[Given records — start]

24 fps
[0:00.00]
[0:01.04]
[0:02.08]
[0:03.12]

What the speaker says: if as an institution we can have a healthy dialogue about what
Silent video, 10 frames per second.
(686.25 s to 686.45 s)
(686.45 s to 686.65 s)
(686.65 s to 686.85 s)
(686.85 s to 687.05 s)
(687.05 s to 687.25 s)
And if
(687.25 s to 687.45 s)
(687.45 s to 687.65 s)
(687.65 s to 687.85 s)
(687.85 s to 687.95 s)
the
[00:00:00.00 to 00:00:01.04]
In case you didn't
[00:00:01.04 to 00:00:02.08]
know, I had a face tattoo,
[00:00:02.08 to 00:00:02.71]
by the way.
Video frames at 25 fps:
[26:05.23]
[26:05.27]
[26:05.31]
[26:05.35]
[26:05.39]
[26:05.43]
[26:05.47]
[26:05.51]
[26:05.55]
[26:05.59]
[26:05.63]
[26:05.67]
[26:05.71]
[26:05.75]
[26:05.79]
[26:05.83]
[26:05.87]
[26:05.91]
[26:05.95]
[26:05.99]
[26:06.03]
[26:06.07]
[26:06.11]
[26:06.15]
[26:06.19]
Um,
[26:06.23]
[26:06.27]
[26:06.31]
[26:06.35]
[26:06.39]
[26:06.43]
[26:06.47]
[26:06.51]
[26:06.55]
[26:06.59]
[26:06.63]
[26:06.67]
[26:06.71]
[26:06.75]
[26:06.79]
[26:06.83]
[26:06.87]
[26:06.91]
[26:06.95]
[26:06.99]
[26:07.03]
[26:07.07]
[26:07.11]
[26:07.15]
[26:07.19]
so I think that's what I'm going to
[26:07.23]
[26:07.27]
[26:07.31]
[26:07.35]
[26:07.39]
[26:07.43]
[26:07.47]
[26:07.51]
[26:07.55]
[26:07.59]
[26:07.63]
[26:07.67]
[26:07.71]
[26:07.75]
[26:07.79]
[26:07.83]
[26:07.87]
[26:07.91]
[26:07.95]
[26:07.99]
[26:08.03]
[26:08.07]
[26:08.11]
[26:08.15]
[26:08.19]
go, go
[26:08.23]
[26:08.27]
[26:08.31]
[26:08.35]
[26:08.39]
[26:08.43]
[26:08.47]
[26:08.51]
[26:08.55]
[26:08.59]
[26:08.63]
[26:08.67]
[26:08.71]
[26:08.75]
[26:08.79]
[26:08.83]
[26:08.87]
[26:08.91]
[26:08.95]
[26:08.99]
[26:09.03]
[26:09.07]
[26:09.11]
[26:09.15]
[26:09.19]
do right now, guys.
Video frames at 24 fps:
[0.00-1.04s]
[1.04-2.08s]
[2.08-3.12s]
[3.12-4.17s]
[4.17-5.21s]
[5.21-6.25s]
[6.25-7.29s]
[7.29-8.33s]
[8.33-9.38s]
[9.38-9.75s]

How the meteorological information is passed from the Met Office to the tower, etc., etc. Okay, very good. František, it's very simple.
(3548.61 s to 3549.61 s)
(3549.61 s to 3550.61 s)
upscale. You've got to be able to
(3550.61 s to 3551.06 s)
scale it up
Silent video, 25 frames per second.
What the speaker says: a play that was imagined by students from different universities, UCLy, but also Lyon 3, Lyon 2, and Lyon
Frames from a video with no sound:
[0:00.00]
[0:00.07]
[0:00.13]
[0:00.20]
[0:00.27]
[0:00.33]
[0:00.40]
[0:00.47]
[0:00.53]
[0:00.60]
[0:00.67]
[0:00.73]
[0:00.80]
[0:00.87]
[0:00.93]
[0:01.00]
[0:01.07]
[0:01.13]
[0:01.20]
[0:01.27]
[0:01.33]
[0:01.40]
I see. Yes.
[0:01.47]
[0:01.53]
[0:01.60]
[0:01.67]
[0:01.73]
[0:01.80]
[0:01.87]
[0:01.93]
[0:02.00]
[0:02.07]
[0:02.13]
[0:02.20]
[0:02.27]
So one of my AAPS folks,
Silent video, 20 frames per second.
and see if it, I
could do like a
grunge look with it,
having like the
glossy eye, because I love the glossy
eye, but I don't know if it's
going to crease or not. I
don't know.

[Given records — finish]

Assignment → Reproduce only what lies between the start of the listing above and the end of the line containing "[8.33-9.38s]", keeping every line exact.

Output of the task →
24 fps
[0:00.00]
[0:01.04]
[0:02.08]
[0:03.12]

What the speaker says: if as an institution we can have a healthy dialogue about what
Silent video, 10 frames per second.
(686.25 s to 686.45 s)
(686.45 s to 686.65 s)
(686.65 s to 686.85 s)
(686.85 s to 687.05 s)
(687.05 s to 687.25 s)
And if
(687.25 s to 687.45 s)
(687.45 s to 687.65 s)
(687.65 s to 687.85 s)
(687.85 s to 687.95 s)
the
[00:00:00.00 to 00:00:01.04]
In case you didn't
[00:00:01.04 to 00:00:02.08]
know, I had a face tattoo,
[00:00:02.08 to 00:00:02.71]
by the way.
Video frames at 25 fps:
[26:05.23]
[26:05.27]
[26:05.31]
[26:05.35]
[26:05.39]
[26:05.43]
[26:05.47]
[26:05.51]
[26:05.55]
[26:05.59]
[26:05.63]
[26:05.67]
[26:05.71]
[26:05.75]
[26:05.79]
[26:05.83]
[26:05.87]
[26:05.91]
[26:05.95]
[26:05.99]
[26:06.03]
[26:06.07]
[26:06.11]
[26:06.15]
[26:06.19]
Um,
[26:06.23]
[26:06.27]
[26:06.31]
[26:06.35]
[26:06.39]
[26:06.43]
[26:06.47]
[26:06.51]
[26:06.55]
[26:06.59]
[26:06.63]
[26:06.67]
[26:06.71]
[26:06.75]
[26:06.79]
[26:06.83]
[26:06.87]
[26:06.91]
[26:06.95]
[26:06.99]
[26:07.03]
[26:07.07]
[26:07.11]
[26:07.15]
[26:07.19]
so I think that's what I'm going to
[26:07.23]
[26:07.27]
[26:07.31]
[26:07.35]
[26:07.39]
[26:07.43]
[26:07.47]
[26:07.51]
[26:07.55]
[26:07.59]
[26:07.63]
[26:07.67]
[26:07.71]
[26:07.75]
[26:07.79]
[26:07.83]
[26:07.87]
[26:07.91]
[26:07.95]
[26:07.99]
[26:08.03]
[26:08.07]
[26:08.11]
[26:08.15]
[26:08.19]
go, go
[26:08.23]
[26:08.27]
[26:08.31]
[26:08.35]
[26:08.39]
[26:08.43]
[26:08.47]
[26:08.51]
[26:08.55]
[26:08.59]
[26:08.63]
[26:08.67]
[26:08.71]
[26:08.75]
[26:08.79]
[26:08.83]
[26:08.87]
[26:08.91]
[26:08.95]
[26:08.99]
[26:09.03]
[26:09.07]
[26:09.11]
[26:09.15]
[26:09.19]
do right now, guys.
Video frames at 24 fps:
[0.00-1.04s]
[1.04-2.08s]
[2.08-3.12s]
[3.12-4.17s]
[4.17-5.21s]
[5.21-6.25s]
[6.25-7.29s]
[7.29-8.33s]
[8.33-9.38s]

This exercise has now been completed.